Some comments indicated that the lettering style used in the image was difficult to read, and one comment stated that the results from FDA's research study for this image, while better than the results for the other image proposed for use with this warning statement (“pacifier & ashtray”), were not compelling.
One comment stated that the image bordered on the offensive.
(Response) The image “baby in incubator” is an appropriate image that effectively conveys the negative health consequences of smoking. As discussed in section III.C of this document, we are aware that many comments received in the docket expressed concern about the use of graphic illustration style images and expressed a belief that this style was not strong enough to elicit appropriate reactions. However, as discussed in section III.C of this document, we disagree with the contention that the use of graphic illustration style images is categorically inappropriate. As the results from our research study demonstrate, the “baby in incubator” image effectively elicited emotional and cognitive reactions, showing a highly significant effect (p<0.001) on these measures in all study populations, which in turn suggests that the image has the potential to promote greater awareness of the health risks of smoking and motivate positive behavioral outcomes, including an increased likelihood that smokers will reduce their smoking, make an attempt to quit, or quit altogether (Refs. 20, 44, and 45).
In addition, based on the study results, we also do not agree that the image is inappropriately offensive or that our research results for this image are not compelling. Based on the overall feedback received, we also disagree that the text in the proposed warning is difficult to read.
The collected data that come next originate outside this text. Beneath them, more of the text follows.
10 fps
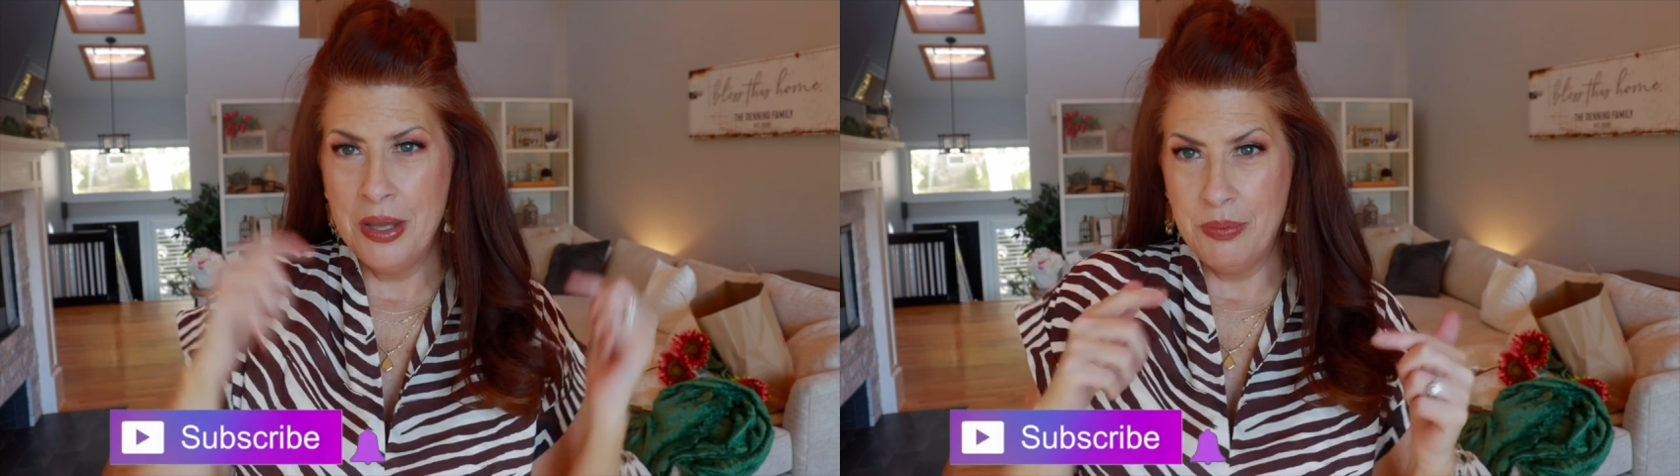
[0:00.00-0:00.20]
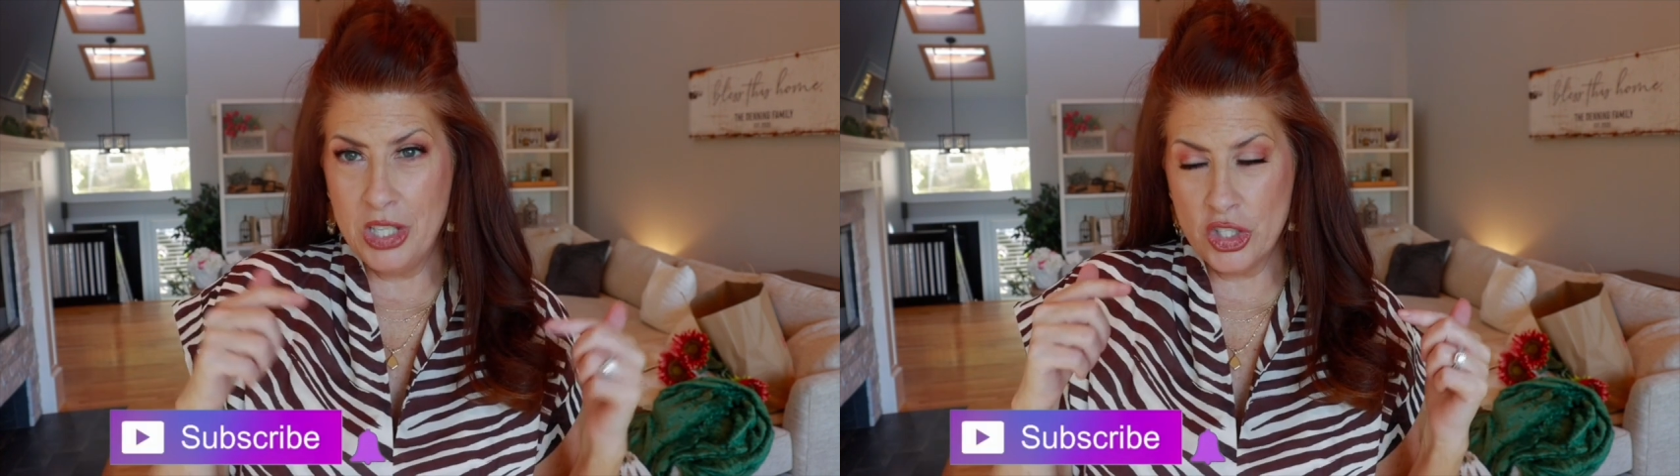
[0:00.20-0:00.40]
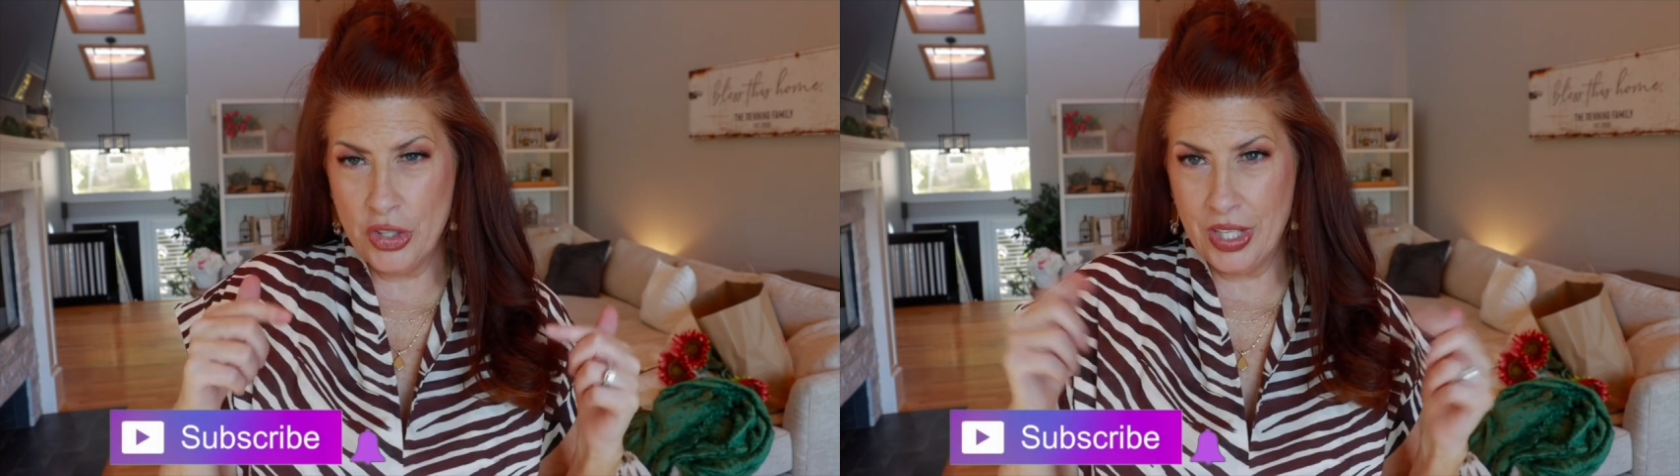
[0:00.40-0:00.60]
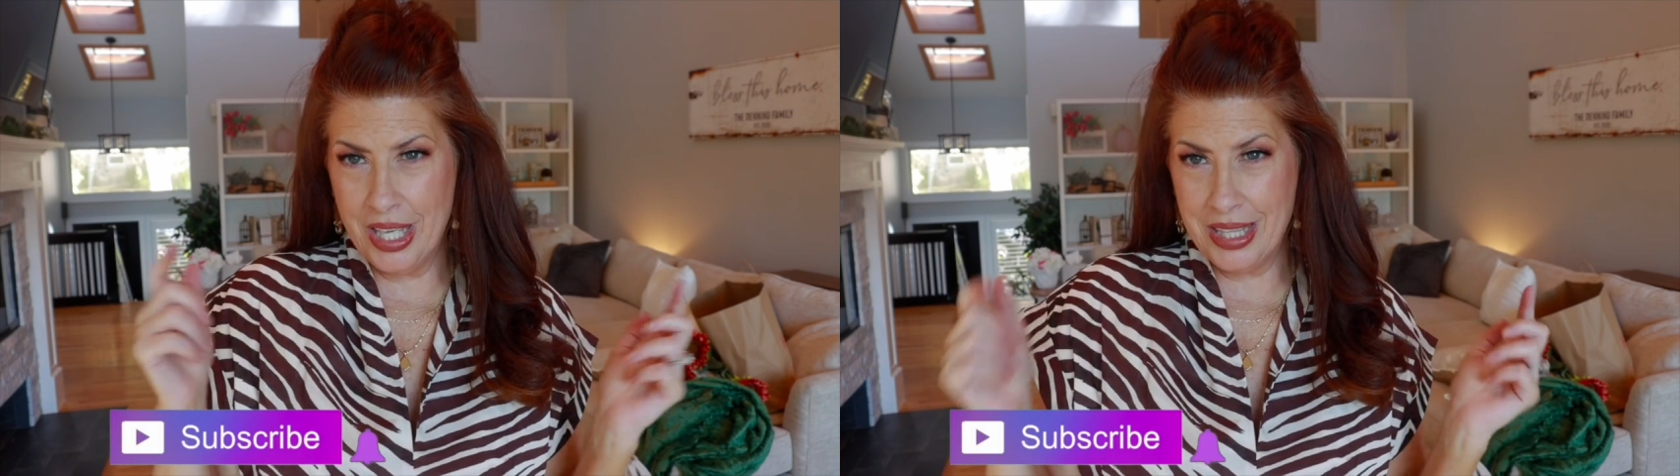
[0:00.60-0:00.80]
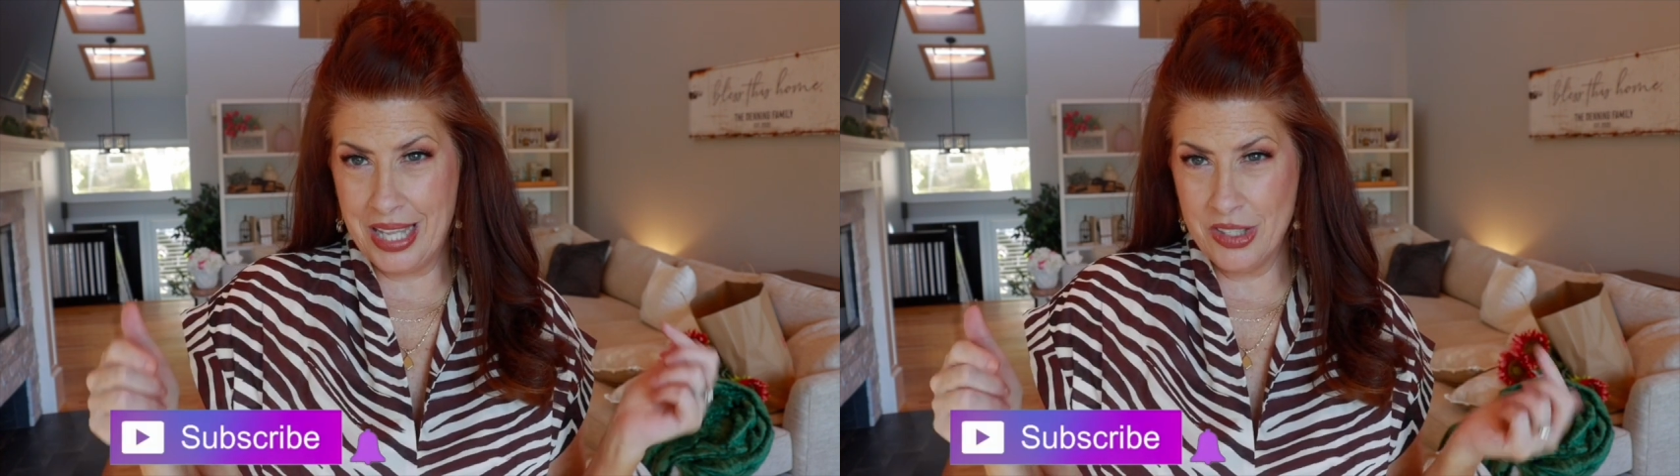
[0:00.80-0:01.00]
be sure to
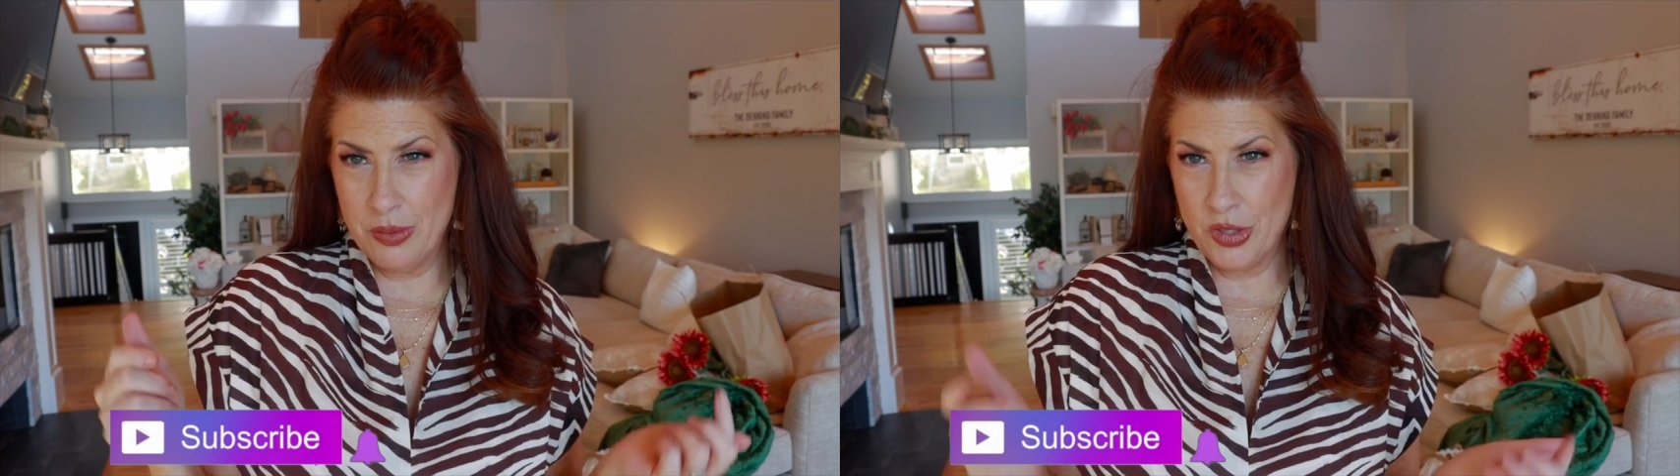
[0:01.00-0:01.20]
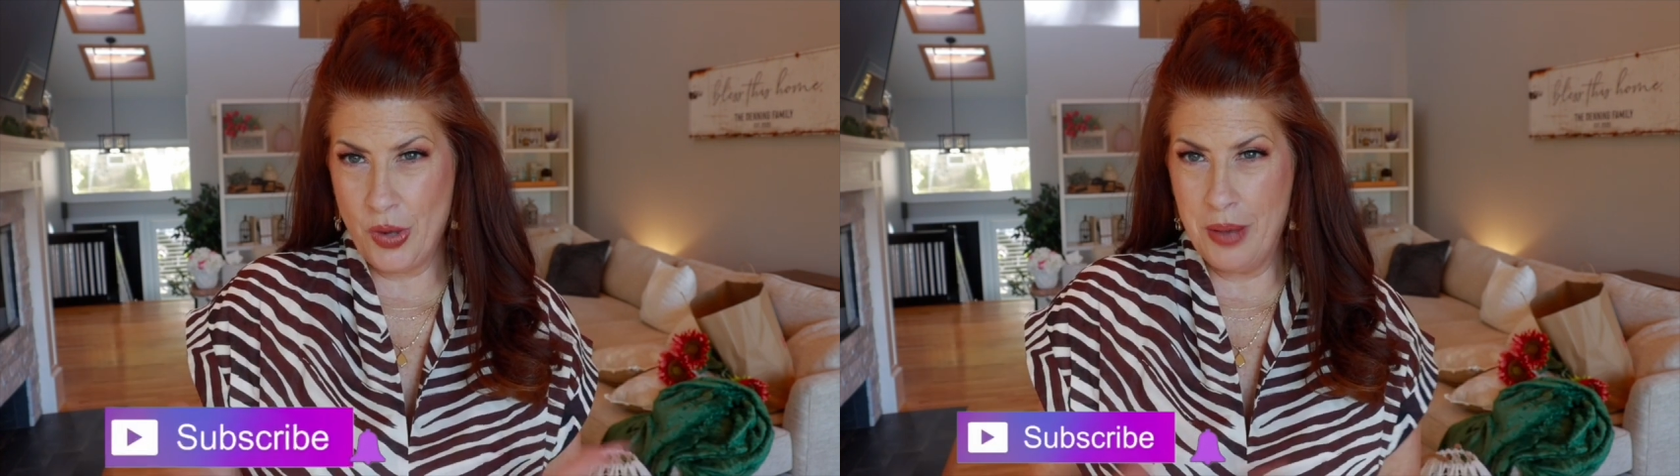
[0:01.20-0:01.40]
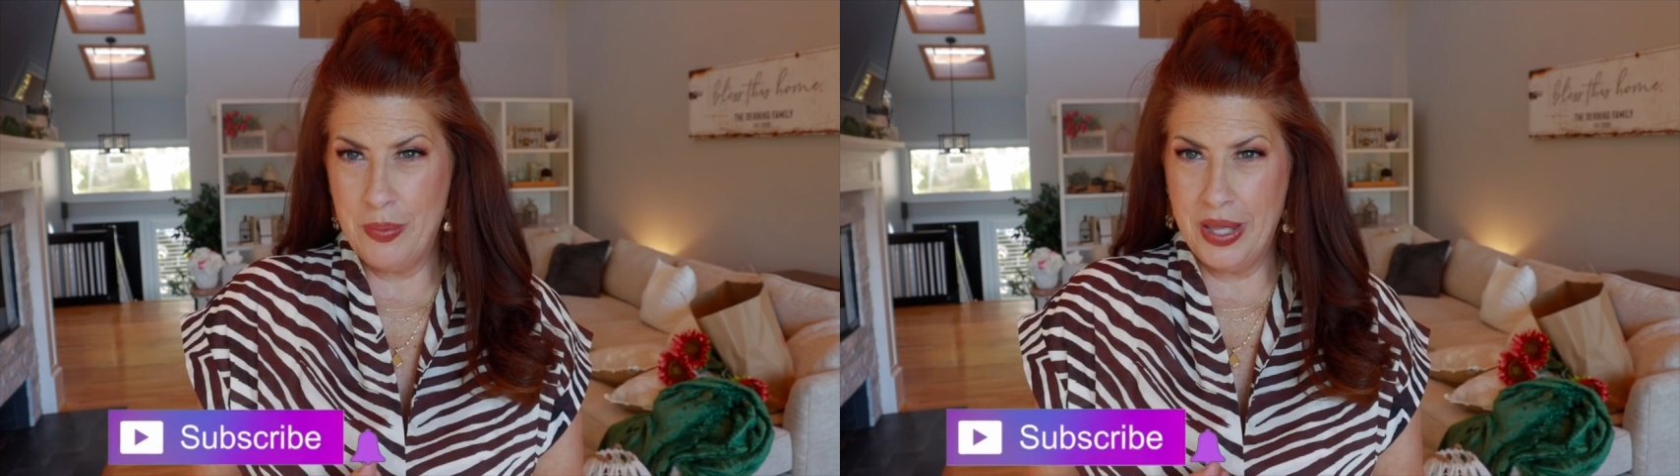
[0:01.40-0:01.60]
hit that subscribe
7. “WARNING: Smoking Can Kill you”
We selected the image which appears on pages 49 and 50 of the document “Proposed Required Warning Images,” referred to as “man with chest staples,” for use with this warning statement.
In our research study, this image had a significant effect (p<0.001) on all the salience measures (emotional reaction scale, cognitive reaction scale, and difficult to look at measure) in all three study populations (adults, young adults, and youth). The image had the numerically largest effects of the images proposed for use with this warning statement on the salience measures. As discussed in section III.B of this document, these salience impacts are important, as the research literature suggests that they are likely to be related to behavior change.
The image was also associated with higher intentions to quit smoking compared to the text-only control (p<0.05) in adults.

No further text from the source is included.